[[ Source material, beginning ]]
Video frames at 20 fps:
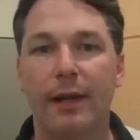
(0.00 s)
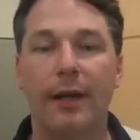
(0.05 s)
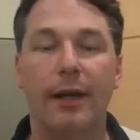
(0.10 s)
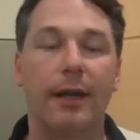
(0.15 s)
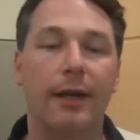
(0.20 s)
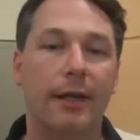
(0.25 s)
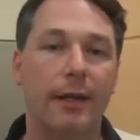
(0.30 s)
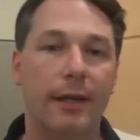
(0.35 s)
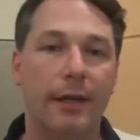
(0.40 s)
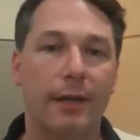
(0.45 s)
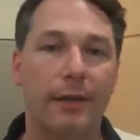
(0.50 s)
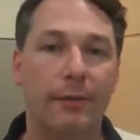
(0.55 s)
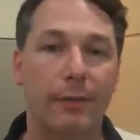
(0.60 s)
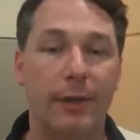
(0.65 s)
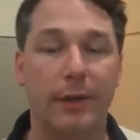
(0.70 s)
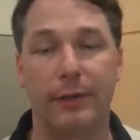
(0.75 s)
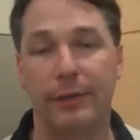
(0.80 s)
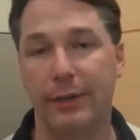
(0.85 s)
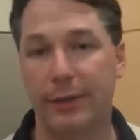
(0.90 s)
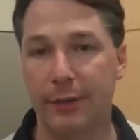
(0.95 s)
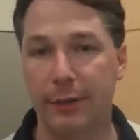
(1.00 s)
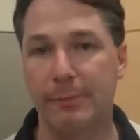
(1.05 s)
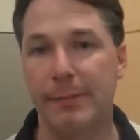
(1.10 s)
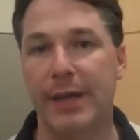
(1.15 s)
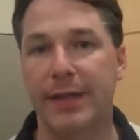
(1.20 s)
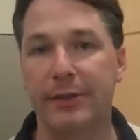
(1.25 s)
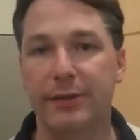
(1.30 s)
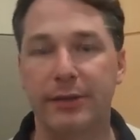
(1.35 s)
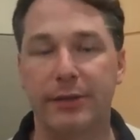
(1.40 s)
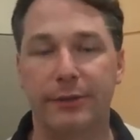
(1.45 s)
Uh, well, it
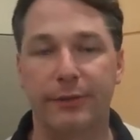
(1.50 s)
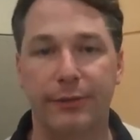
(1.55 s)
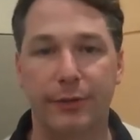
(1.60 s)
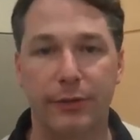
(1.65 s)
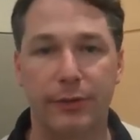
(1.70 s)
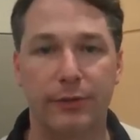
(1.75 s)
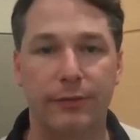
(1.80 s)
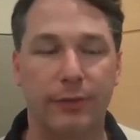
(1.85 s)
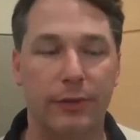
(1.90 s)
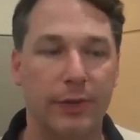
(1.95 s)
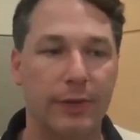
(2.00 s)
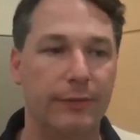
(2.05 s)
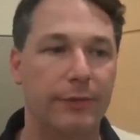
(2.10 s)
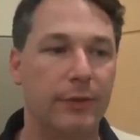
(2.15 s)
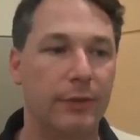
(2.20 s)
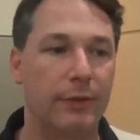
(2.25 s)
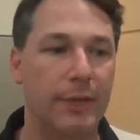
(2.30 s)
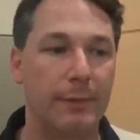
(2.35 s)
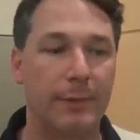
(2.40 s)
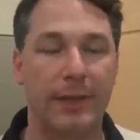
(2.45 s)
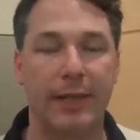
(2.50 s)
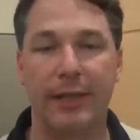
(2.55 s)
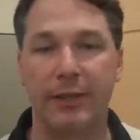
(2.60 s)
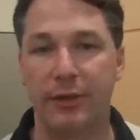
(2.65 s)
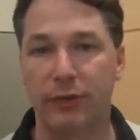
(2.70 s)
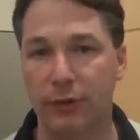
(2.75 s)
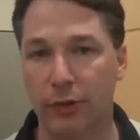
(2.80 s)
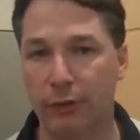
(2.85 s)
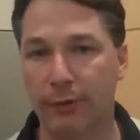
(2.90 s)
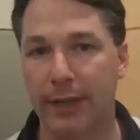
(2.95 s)
depends. First of all, if your application
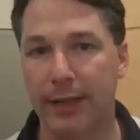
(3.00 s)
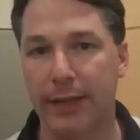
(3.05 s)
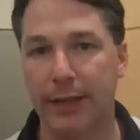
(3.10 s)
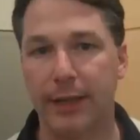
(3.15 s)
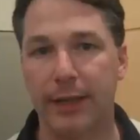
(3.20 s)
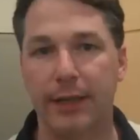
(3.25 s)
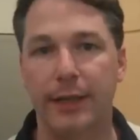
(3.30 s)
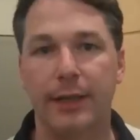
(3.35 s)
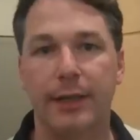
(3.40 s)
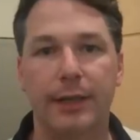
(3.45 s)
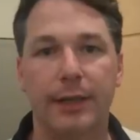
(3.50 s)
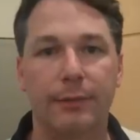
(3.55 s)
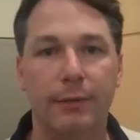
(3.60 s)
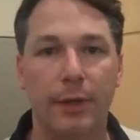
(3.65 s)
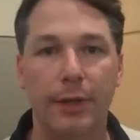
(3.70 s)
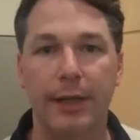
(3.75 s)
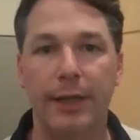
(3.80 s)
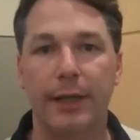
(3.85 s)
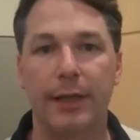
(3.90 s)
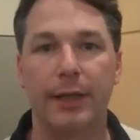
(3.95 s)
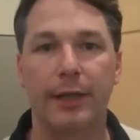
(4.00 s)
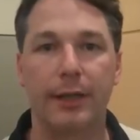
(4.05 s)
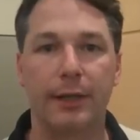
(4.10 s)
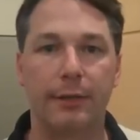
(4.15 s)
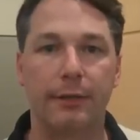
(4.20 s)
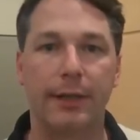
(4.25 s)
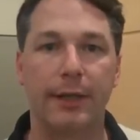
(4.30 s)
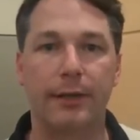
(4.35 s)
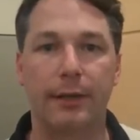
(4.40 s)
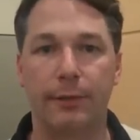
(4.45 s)
is already uh, running uh,
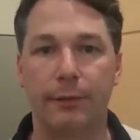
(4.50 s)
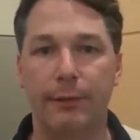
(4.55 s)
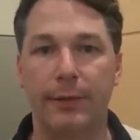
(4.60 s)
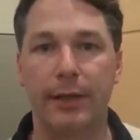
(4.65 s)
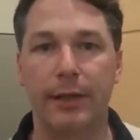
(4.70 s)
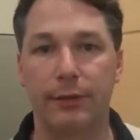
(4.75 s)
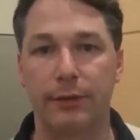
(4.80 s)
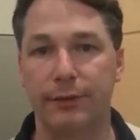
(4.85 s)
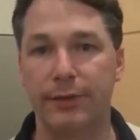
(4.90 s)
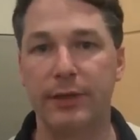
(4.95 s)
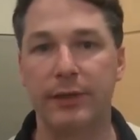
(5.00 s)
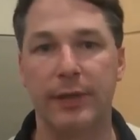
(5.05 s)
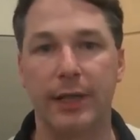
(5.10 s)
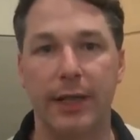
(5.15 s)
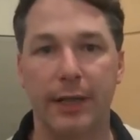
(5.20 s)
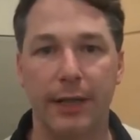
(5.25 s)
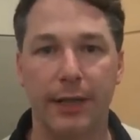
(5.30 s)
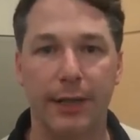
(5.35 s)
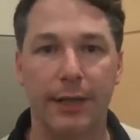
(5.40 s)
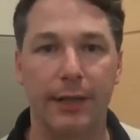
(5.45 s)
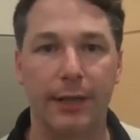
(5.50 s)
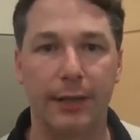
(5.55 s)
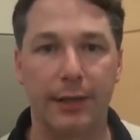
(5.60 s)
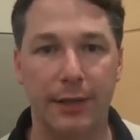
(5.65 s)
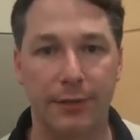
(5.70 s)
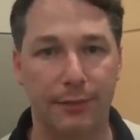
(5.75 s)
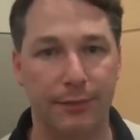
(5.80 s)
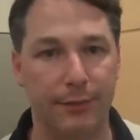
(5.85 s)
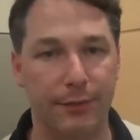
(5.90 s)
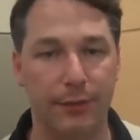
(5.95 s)
great on Windows Vista, you have
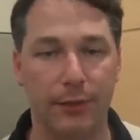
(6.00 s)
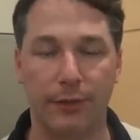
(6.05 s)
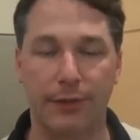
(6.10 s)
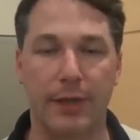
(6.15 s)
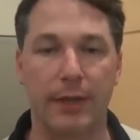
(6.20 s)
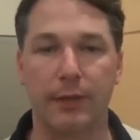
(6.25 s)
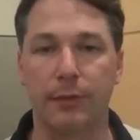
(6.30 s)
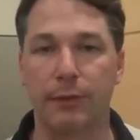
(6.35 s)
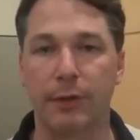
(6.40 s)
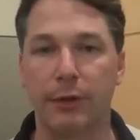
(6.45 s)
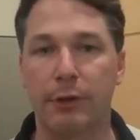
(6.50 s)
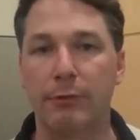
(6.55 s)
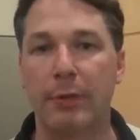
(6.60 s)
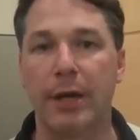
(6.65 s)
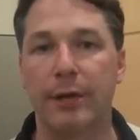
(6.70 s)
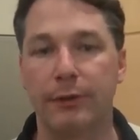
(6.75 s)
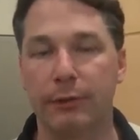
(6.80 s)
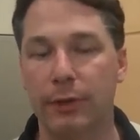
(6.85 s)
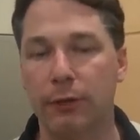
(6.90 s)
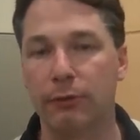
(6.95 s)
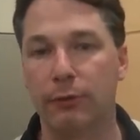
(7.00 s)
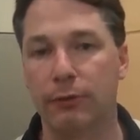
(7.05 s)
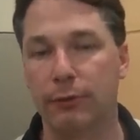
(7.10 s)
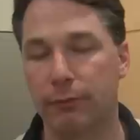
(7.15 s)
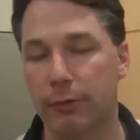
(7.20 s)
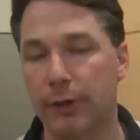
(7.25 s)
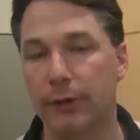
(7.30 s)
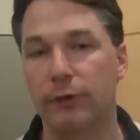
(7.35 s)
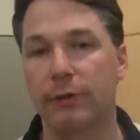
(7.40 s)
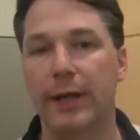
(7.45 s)
nothing to worry about. It will
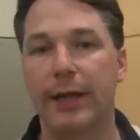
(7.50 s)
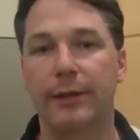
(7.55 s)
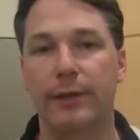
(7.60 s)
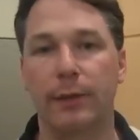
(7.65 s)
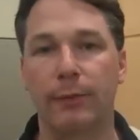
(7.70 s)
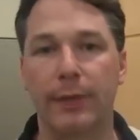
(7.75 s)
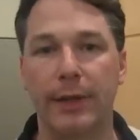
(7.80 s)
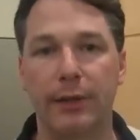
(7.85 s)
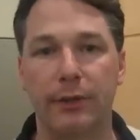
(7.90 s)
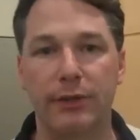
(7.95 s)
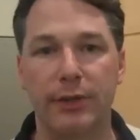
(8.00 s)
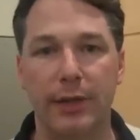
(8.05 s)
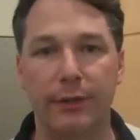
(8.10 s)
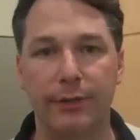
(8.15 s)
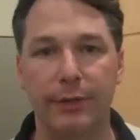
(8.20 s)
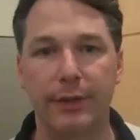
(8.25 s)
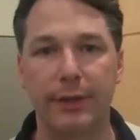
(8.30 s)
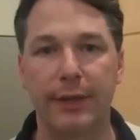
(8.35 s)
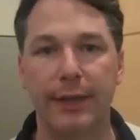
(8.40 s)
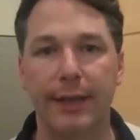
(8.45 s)
run great on Windows 7.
[[ Source material, end ]]
Work request —
Your answer must be an exact copy of every entry, with no pictures in it.

Problem solution —
Video frames at 20 fps:
(0.00 s)
(0.05 s)
(0.10 s)
(0.15 s)
(0.20 s)
(0.25 s)
(0.30 s)
(0.35 s)
(0.40 s)
(0.45 s)
(0.50 s)
(0.55 s)
(0.60 s)
(0.65 s)
(0.70 s)
(0.75 s)
(0.80 s)
(0.85 s)
(0.90 s)
(0.95 s)
(1.00 s)
(1.05 s)
(1.10 s)
(1.15 s)
(1.20 s)
(1.25 s)
(1.30 s)
(1.35 s)
(1.40 s)
(1.45 s)
Uh, well, it
(1.50 s)
(1.55 s)
(1.60 s)
(1.65 s)
(1.70 s)
(1.75 s)
(1.80 s)
(1.85 s)
(1.90 s)
(1.95 s)
(2.00 s)
(2.05 s)
(2.10 s)
(2.15 s)
(2.20 s)
(2.25 s)
(2.30 s)
(2.35 s)
(2.40 s)
(2.45 s)
(2.50 s)
(2.55 s)
(2.60 s)
(2.65 s)
(2.70 s)
(2.75 s)
(2.80 s)
(2.85 s)
(2.90 s)
(2.95 s)
depends. First of all, if your application
(3.00 s)
(3.05 s)
(3.10 s)
(3.15 s)
(3.20 s)
(3.25 s)
(3.30 s)
(3.35 s)
(3.40 s)
(3.45 s)
(3.50 s)
(3.55 s)
(3.60 s)
(3.65 s)
(3.70 s)
(3.75 s)
(3.80 s)
(3.85 s)
(3.90 s)
(3.95 s)
(4.00 s)
(4.05 s)
(4.10 s)
(4.15 s)
(4.20 s)
(4.25 s)
(4.30 s)
(4.35 s)
(4.40 s)
(4.45 s)
is already uh, running uh,
(4.50 s)
(4.55 s)
(4.60 s)
(4.65 s)
(4.70 s)
(4.75 s)
(4.80 s)
(4.85 s)
(4.90 s)
(4.95 s)
(5.00 s)
(5.05 s)
(5.10 s)
(5.15 s)
(5.20 s)
(5.25 s)
(5.30 s)
(5.35 s)
(5.40 s)
(5.45 s)
(5.50 s)
(5.55 s)
(5.60 s)
(5.65 s)
(5.70 s)
(5.75 s)
(5.80 s)
(5.85 s)
(5.90 s)
(5.95 s)
great on Windows Vista, you have
(6.00 s)
(6.05 s)
(6.10 s)
(6.15 s)
(6.20 s)
(6.25 s)
(6.30 s)
(6.35 s)
(6.40 s)
(6.45 s)
(6.50 s)
(6.55 s)
(6.60 s)
(6.65 s)
(6.70 s)
(6.75 s)
(6.80 s)
(6.85 s)
(6.90 s)
(6.95 s)
(7.00 s)
(7.05 s)
(7.10 s)
(7.15 s)
(7.20 s)
(7.25 s)
(7.30 s)
(7.35 s)
(7.40 s)
(7.45 s)
nothing to worry about. It will
(7.50 s)
(7.55 s)
(7.60 s)
(7.65 s)
(7.70 s)
(7.75 s)
(7.80 s)
(7.85 s)
(7.90 s)
(7.95 s)
(8.00 s)
(8.05 s)
(8.10 s)
(8.15 s)
(8.20 s)
(8.25 s)
(8.30 s)
(8.35 s)
(8.40 s)
(8.45 s)
run great on Windows 7.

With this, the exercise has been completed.